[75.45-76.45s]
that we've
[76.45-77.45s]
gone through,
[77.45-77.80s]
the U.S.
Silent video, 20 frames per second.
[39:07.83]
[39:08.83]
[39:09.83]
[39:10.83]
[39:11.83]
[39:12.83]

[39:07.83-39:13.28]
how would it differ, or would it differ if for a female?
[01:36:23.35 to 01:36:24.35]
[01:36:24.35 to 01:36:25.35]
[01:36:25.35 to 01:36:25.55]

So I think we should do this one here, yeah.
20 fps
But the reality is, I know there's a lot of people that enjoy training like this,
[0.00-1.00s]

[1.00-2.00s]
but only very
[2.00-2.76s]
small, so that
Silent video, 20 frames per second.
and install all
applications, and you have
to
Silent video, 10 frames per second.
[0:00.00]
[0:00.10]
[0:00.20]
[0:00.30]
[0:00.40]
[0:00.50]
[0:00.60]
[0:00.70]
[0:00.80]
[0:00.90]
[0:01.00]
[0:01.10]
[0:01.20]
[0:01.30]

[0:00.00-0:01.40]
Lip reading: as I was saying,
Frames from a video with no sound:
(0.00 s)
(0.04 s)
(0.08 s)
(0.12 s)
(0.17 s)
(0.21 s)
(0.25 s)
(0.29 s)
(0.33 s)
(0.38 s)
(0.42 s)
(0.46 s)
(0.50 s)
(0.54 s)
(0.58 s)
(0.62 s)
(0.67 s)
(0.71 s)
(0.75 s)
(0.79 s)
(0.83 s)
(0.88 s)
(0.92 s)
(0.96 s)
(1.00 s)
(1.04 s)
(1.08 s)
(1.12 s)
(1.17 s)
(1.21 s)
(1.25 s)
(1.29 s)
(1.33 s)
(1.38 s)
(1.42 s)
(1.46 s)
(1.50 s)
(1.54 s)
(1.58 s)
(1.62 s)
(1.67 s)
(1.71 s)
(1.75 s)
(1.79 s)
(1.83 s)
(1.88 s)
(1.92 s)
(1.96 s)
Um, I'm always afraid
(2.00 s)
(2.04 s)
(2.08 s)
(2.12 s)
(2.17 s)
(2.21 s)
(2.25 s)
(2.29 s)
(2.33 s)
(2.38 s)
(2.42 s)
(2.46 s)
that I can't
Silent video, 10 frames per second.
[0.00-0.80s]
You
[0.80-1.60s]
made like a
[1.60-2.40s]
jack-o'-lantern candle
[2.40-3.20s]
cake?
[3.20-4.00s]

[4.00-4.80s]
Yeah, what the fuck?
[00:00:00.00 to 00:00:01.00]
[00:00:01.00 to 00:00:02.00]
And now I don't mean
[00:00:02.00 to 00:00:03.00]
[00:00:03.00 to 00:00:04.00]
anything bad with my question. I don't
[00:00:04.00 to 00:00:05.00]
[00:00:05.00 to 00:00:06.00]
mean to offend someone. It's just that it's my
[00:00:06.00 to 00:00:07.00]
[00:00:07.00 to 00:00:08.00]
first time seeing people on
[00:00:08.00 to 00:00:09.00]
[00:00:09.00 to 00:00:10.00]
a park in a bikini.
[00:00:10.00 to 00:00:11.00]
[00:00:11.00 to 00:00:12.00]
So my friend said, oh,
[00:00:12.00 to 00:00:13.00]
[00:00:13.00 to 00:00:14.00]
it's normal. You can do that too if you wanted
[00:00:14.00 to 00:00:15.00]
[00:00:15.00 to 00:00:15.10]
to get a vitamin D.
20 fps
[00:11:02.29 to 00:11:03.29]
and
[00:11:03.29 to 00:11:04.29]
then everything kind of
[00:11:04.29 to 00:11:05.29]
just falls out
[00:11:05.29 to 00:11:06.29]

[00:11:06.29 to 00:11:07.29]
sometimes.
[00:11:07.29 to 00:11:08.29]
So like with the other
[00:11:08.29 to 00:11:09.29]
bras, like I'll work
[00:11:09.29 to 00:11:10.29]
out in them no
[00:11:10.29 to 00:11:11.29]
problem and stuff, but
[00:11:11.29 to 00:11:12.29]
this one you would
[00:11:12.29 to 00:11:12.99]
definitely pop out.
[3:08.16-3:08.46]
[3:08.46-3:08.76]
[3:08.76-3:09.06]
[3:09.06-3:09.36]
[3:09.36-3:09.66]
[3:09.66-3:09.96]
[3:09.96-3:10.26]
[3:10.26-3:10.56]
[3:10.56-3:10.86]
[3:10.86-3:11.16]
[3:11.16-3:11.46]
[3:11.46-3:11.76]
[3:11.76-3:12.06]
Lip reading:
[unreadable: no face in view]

************

**Task directions**
A precise copy of all the records is needed.

**Exercise response**
[75.45-76.45s]
that we've
[76.45-77.45s]
gone through,
[77.45-77.80s]
the U.S.
Silent video, 20 frames per second.
[39:07.83]
[39:08.83]
[39:09.83]
[39:10.83]
[39:11.83]
[39:12.83]

[39:07.83-39:13.28]
how would it differ, or would it differ if for a female?
[01:36:23.35 to 01:36:24.35]
[01:36:24.35 to 01:36:25.35]
[01:36:25.35 to 01:36:25.55]

So I think we should do this one here, yeah.
20 fps
But the reality is, I know there's a lot of people that enjoy training like this,
[0.00-1.00s]

[1.00-2.00s]
but only very
[2.00-2.76s]
small, so that
Silent video, 20 frames per second.
and install all
applications, and you have
to
Silent video, 10 frames per second.
[0:00.00]
[0:00.10]
[0:00.20]
[0:00.30]
[0:00.40]
[0:00.50]
[0:00.60]
[0:00.70]
[0:00.80]
[0:00.90]
[0:01.00]
[0:01.10]
[0:01.20]
[0:01.30]

[0:00.00-0:01.40]
Lip reading: as I was saying,
Frames from a video with no sound:
(0.00 s)
(0.04 s)
(0.08 s)
(0.12 s)
(0.17 s)
(0.21 s)
(0.25 s)
(0.29 s)
(0.33 s)
(0.38 s)
(0.42 s)
(0.46 s)
(0.50 s)
(0.54 s)
(0.58 s)
(0.62 s)
(0.67 s)
(0.71 s)
(0.75 s)
(0.79 s)
(0.83 s)
(0.88 s)
(0.92 s)
(0.96 s)
(1.00 s)
(1.04 s)
(1.08 s)
(1.12 s)
(1.17 s)
(1.21 s)
(1.25 s)
(1.29 s)
(1.33 s)
(1.38 s)
(1.42 s)
(1.46 s)
(1.50 s)
(1.54 s)
(1.58 s)
(1.62 s)
(1.67 s)
(1.71 s)
(1.75 s)
(1.79 s)
(1.83 s)
(1.88 s)
(1.92 s)
(1.96 s)
Um, I'm always afraid
(2.00 s)
(2.04 s)
(2.08 s)
(2.12 s)
(2.17 s)
(2.21 s)
(2.25 s)
(2.29 s)
(2.33 s)
(2.38 s)
(2.42 s)
(2.46 s)
that I can't
Silent video, 10 frames per second.
[0.00-0.80s]
You
[0.80-1.60s]
made like a
[1.60-2.40s]
jack-o'-lantern candle
[2.40-3.20s]
cake?
[3.20-4.00s]

[4.00-4.80s]
Yeah, what the fuck?
[00:00:00.00 to 00:00:01.00]
[00:00:01.00 to 00:00:02.00]
And now I don't mean
[00:00:02.00 to 00:00:03.00]
[00:00:03.00 to 00:00:04.00]
anything bad with my question. I don't
[00:00:04.00 to 00:00:05.00]
[00:00:05.00 to 00:00:06.00]
mean to offend someone. It's just that it's my
[00:00:06.00 to 00:00:07.00]
[00:00:07.00 to 00:00:08.00]
first time seeing people on
[00:00:08.00 to 00:00:09.00]
[00:00:09.00 to 00:00:10.00]
a park in a bikini.
[00:00:10.00 to 00:00:11.00]
[00:00:11.00 to 00:00:12.00]
So my friend said, oh,
[00:00:12.00 to 00:00:13.00]
[00:00:13.00 to 00:00:14.00]
it's normal. You can do that too if you wanted
[00:00:14.00 to 00:00:15.00]
[00:00:15.00 to 00:00:15.10]
to get a vitamin D.
20 fps
[00:11:02.29 to 00:11:03.29]
and
[00:11:03.29 to 00:11:04.29]
then everything kind of
[00:11:04.29 to 00:11:05.29]
just falls out
[00:11:05.29 to 00:11:06.29]

[00:11:06.29 to 00:11:07.29]
sometimes.
[00:11:07.29 to 00:11:08.29]
So like with the other
[00:11:08.29 to 00:11:09.29]
bras, like I'll work
[00:11:09.29 to 00:11:10.29]
out in them no
[00:11:10.29 to 00:11:11.29]
problem and stuff, but
[00:11:11.29 to 00:11:12.29]
this one you would
[00:11:12.29 to 00:11:12.99]
definitely pop out.
[3:08.16-3:08.46]
[3:08.46-3:08.76]
[3:08.76-3:09.06]
[3:09.06-3:09.36]
[3:09.36-3:09.66]
[3:09.66-3:09.96]
[3:09.96-3:10.26]
[3:10.26-3:10.56]
[3:10.56-3:10.86]
[3:10.86-3:11.16]
[3:11.16-3:11.46]
[3:11.46-3:11.76]
[3:11.76-3:12.06]
Lip reading:
[unreadable: no face in view]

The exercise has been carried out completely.